I don't follow this fascinintion with using the equivalent of shiftout() for sending data to the parts:

Arduino pin 12 is connected to MAX7219 DIN pin 1
Arduino pin 11 is connected to MAX7219 CLK pin 13
Arduino pin 10 is connected to MAX7219 LOAD pin 12

DualMax7129array.emf (312 KB)

Hi d82k,

If I'd wire your matrix I'd make it like this (I changed the SEG connections only):
This way I think the multiplex would be better handled by the driver (and the LedControl library, I think).
Lines would be lines and cols=cols... easier to address them individually.

Col	Pin		 _______		Pin	Row
		DIN    1|o	|24 DOUT		
1	23	DIG 0  2|	|23 SEG D	13	  4
5	2	DIG 4  3|   M	|22 SEG DP	12	  8
		GND    4|   A	|21 SEG E	3	  5
7	8	DIG 6  5|   X	|20 SEG C	16	  3
3	17	DIG 2  6|   7	|19 V+		
4	14	DIG 3  7|   2	|18 ISET		
8	11	DIG 7  8|   1	|17 SEG G	9	  7
		GND    9|   9	|16 SEG B	19	  2
6	5	DIG 5 10|	|15 SEG F	6	  6
2	20	DIG 1 11|  RED	|14 SEG A	22	  1
		LOAD  12|_______|13 CLK

I'm also using a 22kOhm resistor... I think the leds will just light up a bit brighter... but I guess the extra current wont harm them, as per the info in the datasheet.

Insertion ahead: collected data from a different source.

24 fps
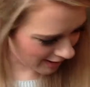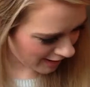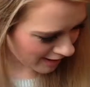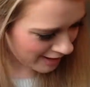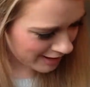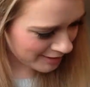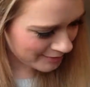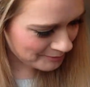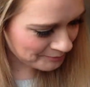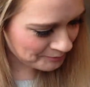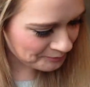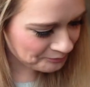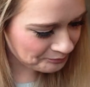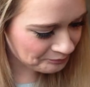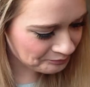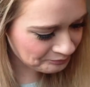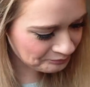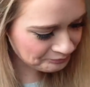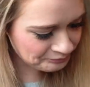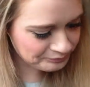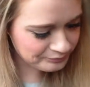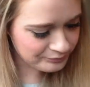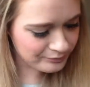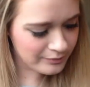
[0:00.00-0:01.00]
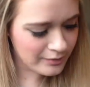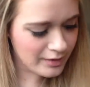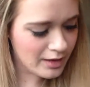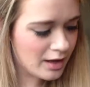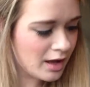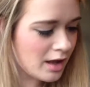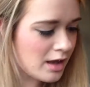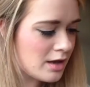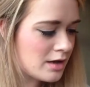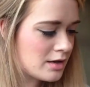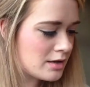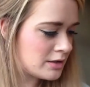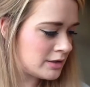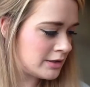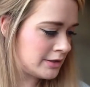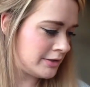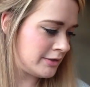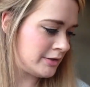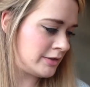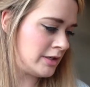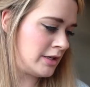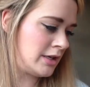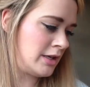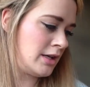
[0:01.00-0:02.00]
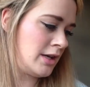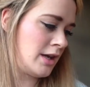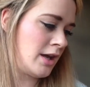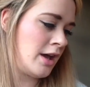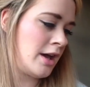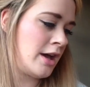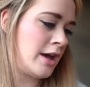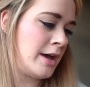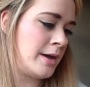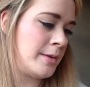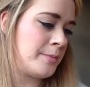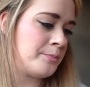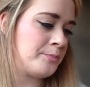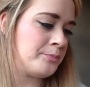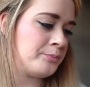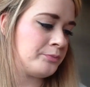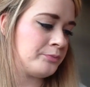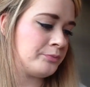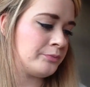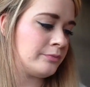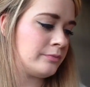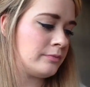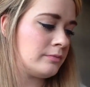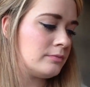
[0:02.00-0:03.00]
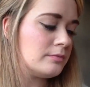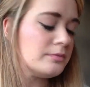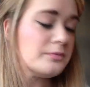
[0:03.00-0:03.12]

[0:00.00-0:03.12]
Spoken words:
Oh no.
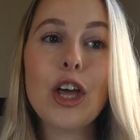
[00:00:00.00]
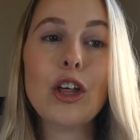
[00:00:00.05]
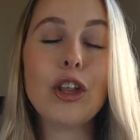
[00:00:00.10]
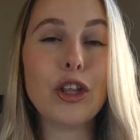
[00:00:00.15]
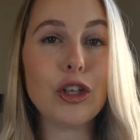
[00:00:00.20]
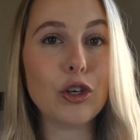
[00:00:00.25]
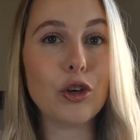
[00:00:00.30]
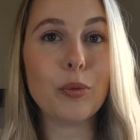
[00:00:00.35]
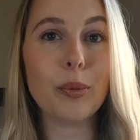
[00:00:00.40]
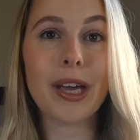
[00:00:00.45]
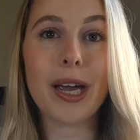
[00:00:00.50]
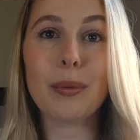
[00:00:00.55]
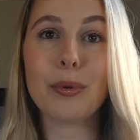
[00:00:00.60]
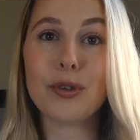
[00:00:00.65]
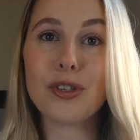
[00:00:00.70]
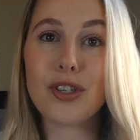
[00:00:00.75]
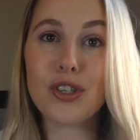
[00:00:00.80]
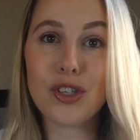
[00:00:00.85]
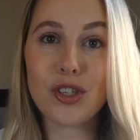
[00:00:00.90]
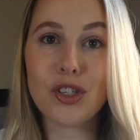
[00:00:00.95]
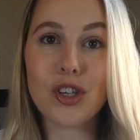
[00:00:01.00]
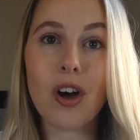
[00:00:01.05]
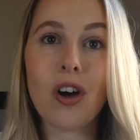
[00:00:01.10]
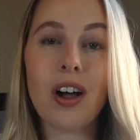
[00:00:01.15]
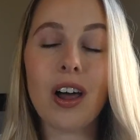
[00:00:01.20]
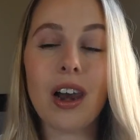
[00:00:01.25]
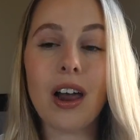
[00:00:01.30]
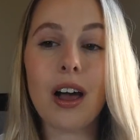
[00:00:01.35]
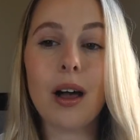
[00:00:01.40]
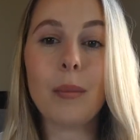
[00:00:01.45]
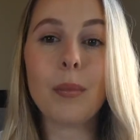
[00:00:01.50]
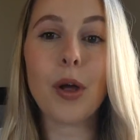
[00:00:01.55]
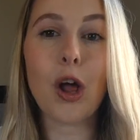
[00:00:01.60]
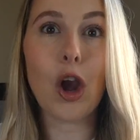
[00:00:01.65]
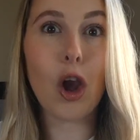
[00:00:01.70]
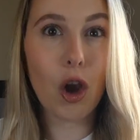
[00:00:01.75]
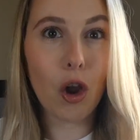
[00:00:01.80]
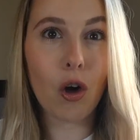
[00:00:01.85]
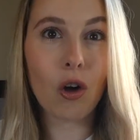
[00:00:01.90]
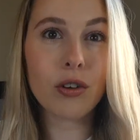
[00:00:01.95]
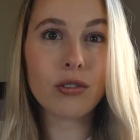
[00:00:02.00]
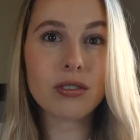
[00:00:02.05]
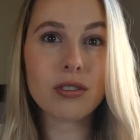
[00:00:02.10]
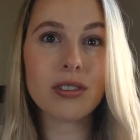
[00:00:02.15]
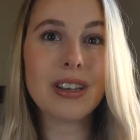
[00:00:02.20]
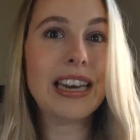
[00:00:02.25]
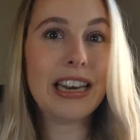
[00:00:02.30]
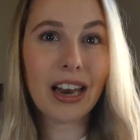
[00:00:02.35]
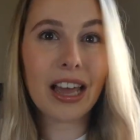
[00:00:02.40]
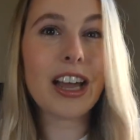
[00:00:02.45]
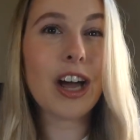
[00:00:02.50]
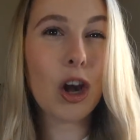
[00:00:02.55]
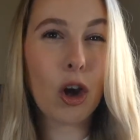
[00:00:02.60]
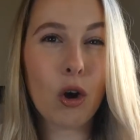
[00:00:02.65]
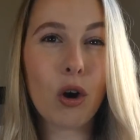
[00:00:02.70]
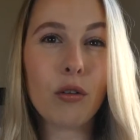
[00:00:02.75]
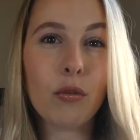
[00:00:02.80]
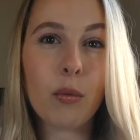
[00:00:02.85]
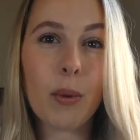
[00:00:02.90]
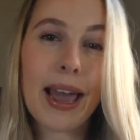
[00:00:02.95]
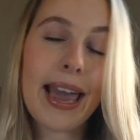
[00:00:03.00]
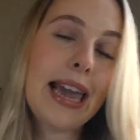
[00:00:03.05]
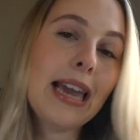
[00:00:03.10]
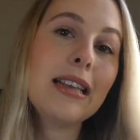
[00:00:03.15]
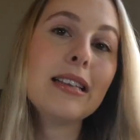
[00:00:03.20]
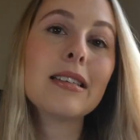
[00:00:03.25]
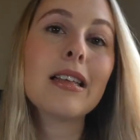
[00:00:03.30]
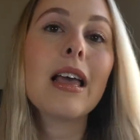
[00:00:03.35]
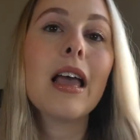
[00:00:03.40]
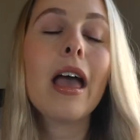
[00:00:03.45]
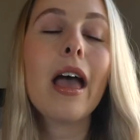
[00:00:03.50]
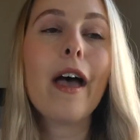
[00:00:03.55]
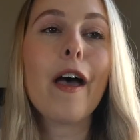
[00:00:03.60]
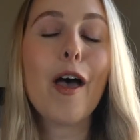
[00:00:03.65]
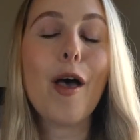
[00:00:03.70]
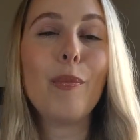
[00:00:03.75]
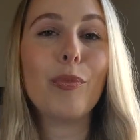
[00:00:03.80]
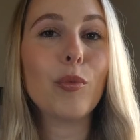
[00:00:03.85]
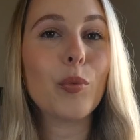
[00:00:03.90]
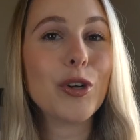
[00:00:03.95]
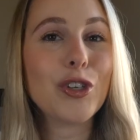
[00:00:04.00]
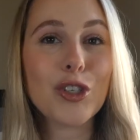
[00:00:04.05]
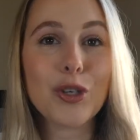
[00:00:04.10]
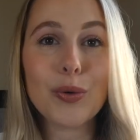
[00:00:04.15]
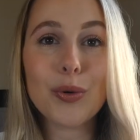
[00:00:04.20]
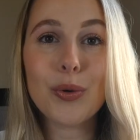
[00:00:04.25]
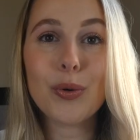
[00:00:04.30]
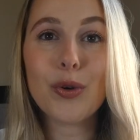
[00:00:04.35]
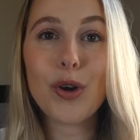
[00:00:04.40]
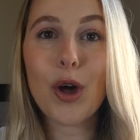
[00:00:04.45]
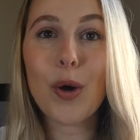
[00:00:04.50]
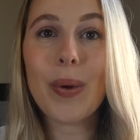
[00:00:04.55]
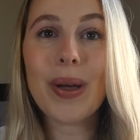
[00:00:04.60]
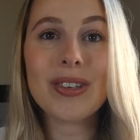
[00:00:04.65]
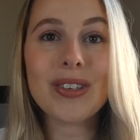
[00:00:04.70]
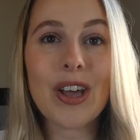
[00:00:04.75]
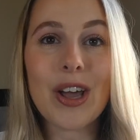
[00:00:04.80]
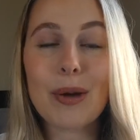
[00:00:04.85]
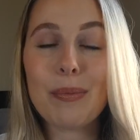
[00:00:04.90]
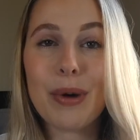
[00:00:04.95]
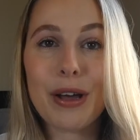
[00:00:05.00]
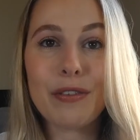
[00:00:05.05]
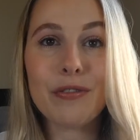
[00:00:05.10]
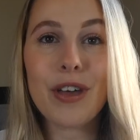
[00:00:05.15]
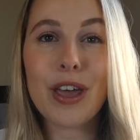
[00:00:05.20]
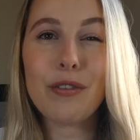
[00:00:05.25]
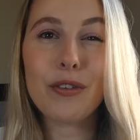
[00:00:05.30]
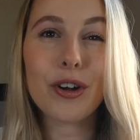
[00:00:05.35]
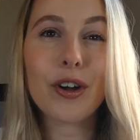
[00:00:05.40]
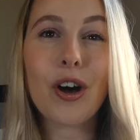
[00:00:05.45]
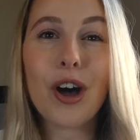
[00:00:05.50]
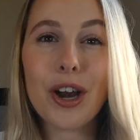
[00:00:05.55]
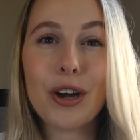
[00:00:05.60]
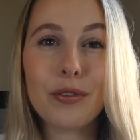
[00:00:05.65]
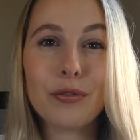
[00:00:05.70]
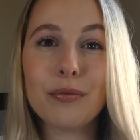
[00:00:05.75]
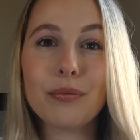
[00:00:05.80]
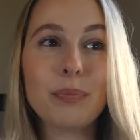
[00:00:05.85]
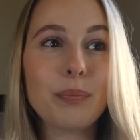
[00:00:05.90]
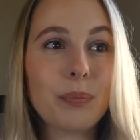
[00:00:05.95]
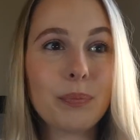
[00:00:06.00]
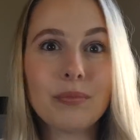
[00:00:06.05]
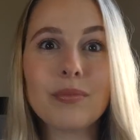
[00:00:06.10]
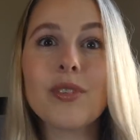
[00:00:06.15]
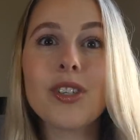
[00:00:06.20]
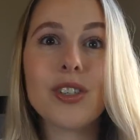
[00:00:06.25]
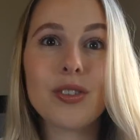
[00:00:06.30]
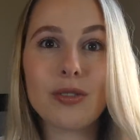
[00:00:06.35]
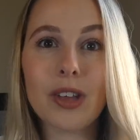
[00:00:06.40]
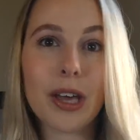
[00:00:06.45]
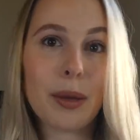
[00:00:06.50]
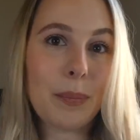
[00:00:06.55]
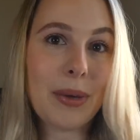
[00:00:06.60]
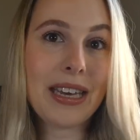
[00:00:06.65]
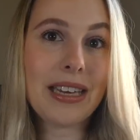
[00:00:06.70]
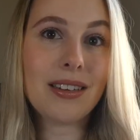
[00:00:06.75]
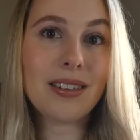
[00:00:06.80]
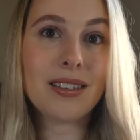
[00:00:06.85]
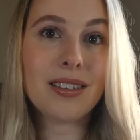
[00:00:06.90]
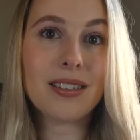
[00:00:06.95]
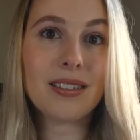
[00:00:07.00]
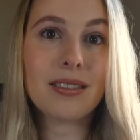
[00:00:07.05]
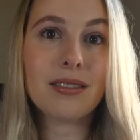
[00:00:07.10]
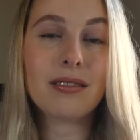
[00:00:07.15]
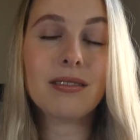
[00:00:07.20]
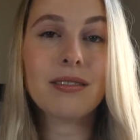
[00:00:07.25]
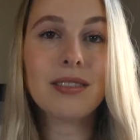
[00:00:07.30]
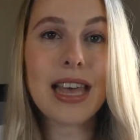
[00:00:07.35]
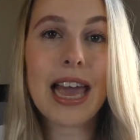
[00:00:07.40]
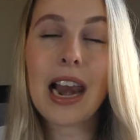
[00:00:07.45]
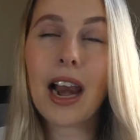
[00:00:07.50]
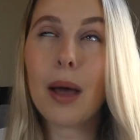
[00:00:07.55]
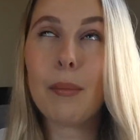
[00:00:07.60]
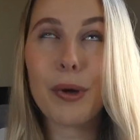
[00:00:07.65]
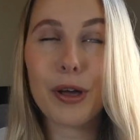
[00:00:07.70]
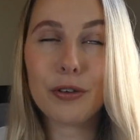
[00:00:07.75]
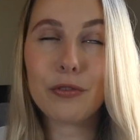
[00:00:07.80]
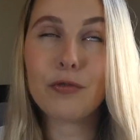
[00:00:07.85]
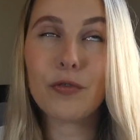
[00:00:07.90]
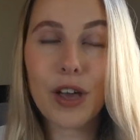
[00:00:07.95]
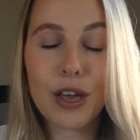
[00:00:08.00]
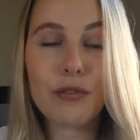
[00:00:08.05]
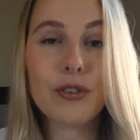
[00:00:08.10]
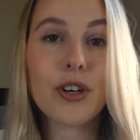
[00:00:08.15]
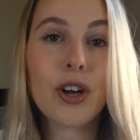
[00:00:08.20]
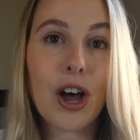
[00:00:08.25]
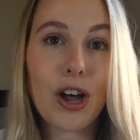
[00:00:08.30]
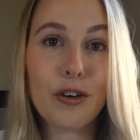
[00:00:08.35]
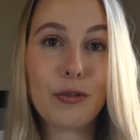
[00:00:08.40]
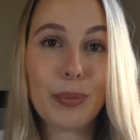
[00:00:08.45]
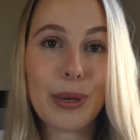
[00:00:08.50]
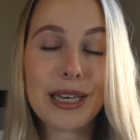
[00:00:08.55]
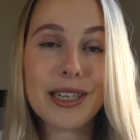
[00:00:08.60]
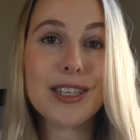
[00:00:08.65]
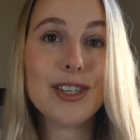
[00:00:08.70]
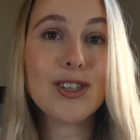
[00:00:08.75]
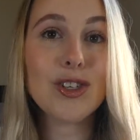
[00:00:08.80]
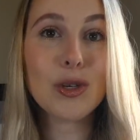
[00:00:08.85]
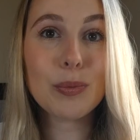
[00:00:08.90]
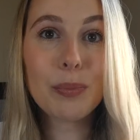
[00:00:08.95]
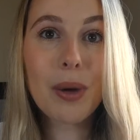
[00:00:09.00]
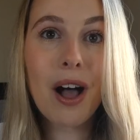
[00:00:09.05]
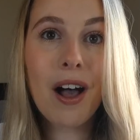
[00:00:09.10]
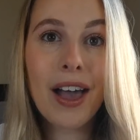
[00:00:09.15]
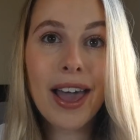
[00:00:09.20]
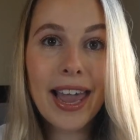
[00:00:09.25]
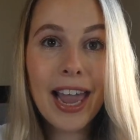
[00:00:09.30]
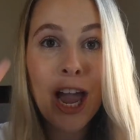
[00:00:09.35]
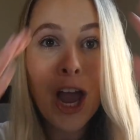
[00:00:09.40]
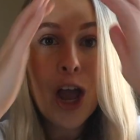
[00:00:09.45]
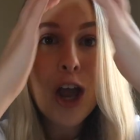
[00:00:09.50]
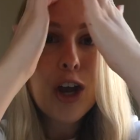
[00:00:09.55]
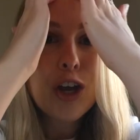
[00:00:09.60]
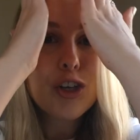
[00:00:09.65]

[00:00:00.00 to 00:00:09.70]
that you'll be able to style up a lot in, like a lot of ways, which you all know is like my favorite kind of like piece. They're like my favorite kind of pieces to buy.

I'm a also a novice so... I'm still figuring it out too but from what I've read the capacitors' function is to smooth the current drops and stabilise it since the MAX7219 seems to be quite sensible.

Other heads up when connecting more than one matrix is to loop through all of then in the setup function:

void setup() {
  for(int index=0;index<lc.getDeviceCount();index++) {
      lc.shutdown(index,false);
  }
  lc.setIntensity(0,8);
  lc.clearDisplay(0);
}

Hi, sorry for my ignorence but how do I patch the origional ledControl libary with the common-anode patch? I tried to find out how to do it on Google but I couldn't find anything.

Are you driving a matrix, or 7-segment displays?

I need to drive an 8 digit common anode 7 seg display.

I have sort of figured out how to patch it but I can't get it to work; I patched the source file with GnuWin32 and it almost works but it says that hunk #4 failed at 219 whereas hunk 1, 2, 3 and 5 are successful. It says that I should use the -p or --strip option but I don't know how they work.

Would it be possible for somebody to upload the patched source file? It would be of great help.